━━━ DATA RECORDS

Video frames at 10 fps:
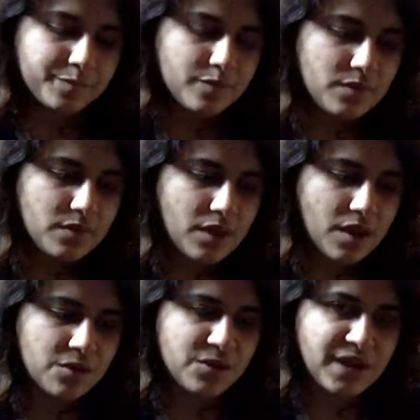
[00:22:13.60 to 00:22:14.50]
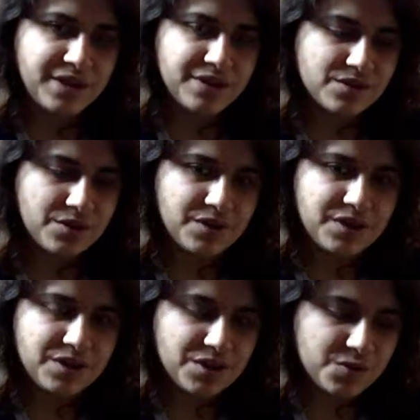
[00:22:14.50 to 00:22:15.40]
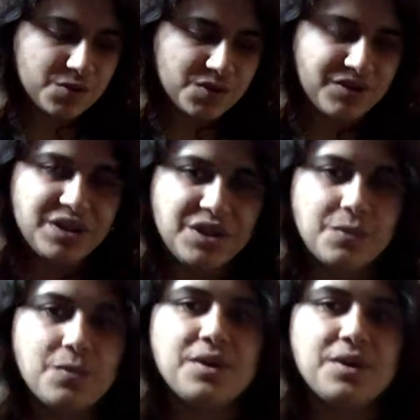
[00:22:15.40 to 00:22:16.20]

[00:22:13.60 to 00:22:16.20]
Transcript: length, so you can use whatever length you want.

━━━━━━

**PROMPT:**
Leave every image out, and retype the material exactly.

**EXPECTED ANSWER:**
Video frames at 10 fps:
[00:22:13.60 to 00:22:14.50]
[00:22:14.50 to 00:22:15.40]
[00:22:15.40 to 00:22:16.20]

[00:22:13.60 to 00:22:16.20]
Transcript: length, so you can use whatever length you want.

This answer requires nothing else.